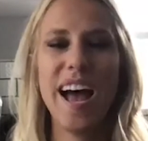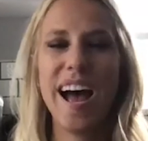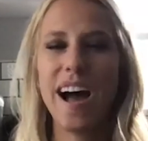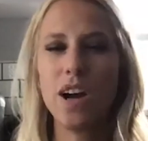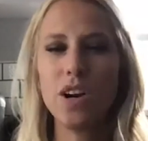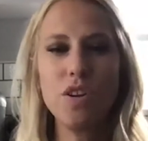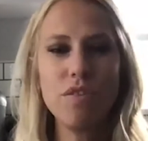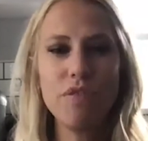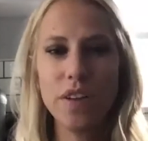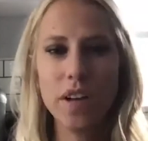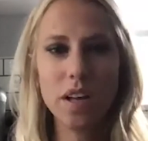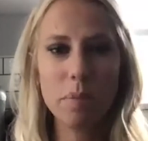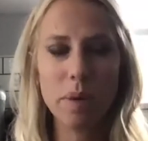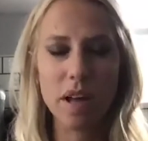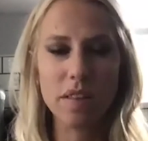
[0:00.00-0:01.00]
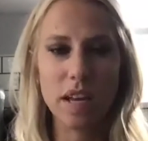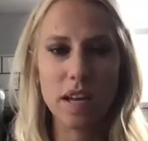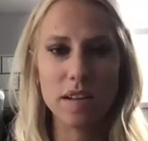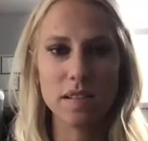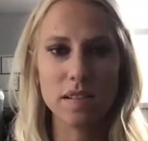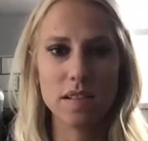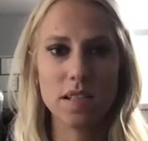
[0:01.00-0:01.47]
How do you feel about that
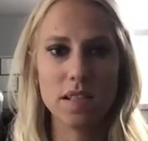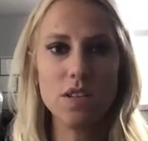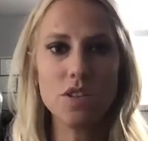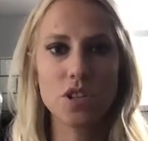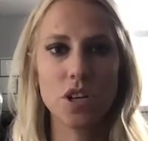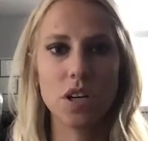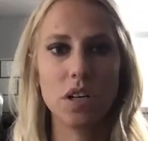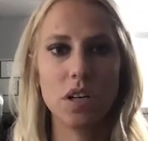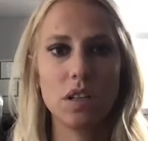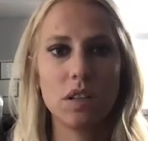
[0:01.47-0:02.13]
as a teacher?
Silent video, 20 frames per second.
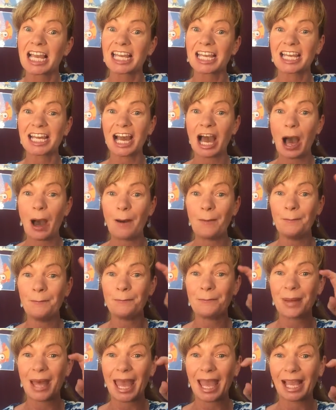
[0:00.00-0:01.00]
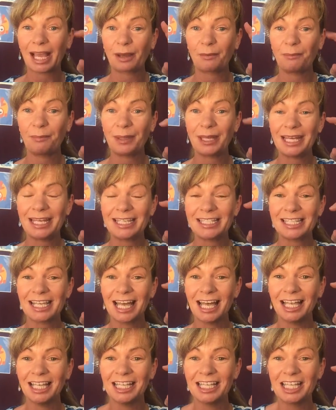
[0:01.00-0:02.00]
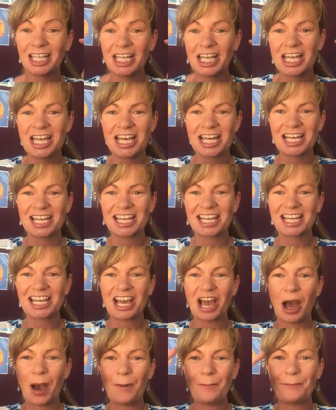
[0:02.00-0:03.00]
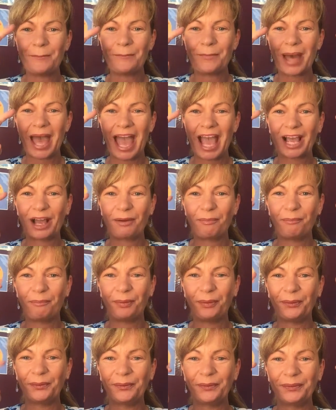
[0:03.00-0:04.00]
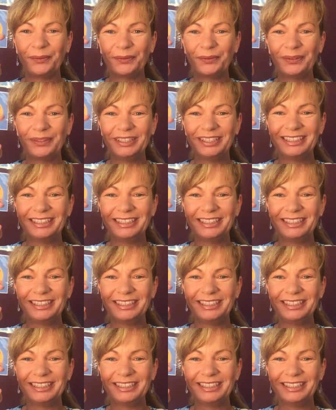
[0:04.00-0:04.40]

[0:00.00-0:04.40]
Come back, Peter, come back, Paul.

------------------------

• TASK ITEM
Copy out the material above in full and exactly; its pictures are not to appear.

• EXERCISE SOLUTION
[0:00.00-0:01.00]
[0:01.00-0:01.47]
How do you feel about that
[0:01.47-0:02.13]
as a teacher?
Silent video, 20 frames per second.
[0:00.00-0:01.00]
[0:01.00-0:02.00]
[0:02.00-0:03.00]
[0:03.00-0:04.00]
[0:04.00-0:04.40]

[0:00.00-0:04.40]
Come back, Peter, come back, Paul.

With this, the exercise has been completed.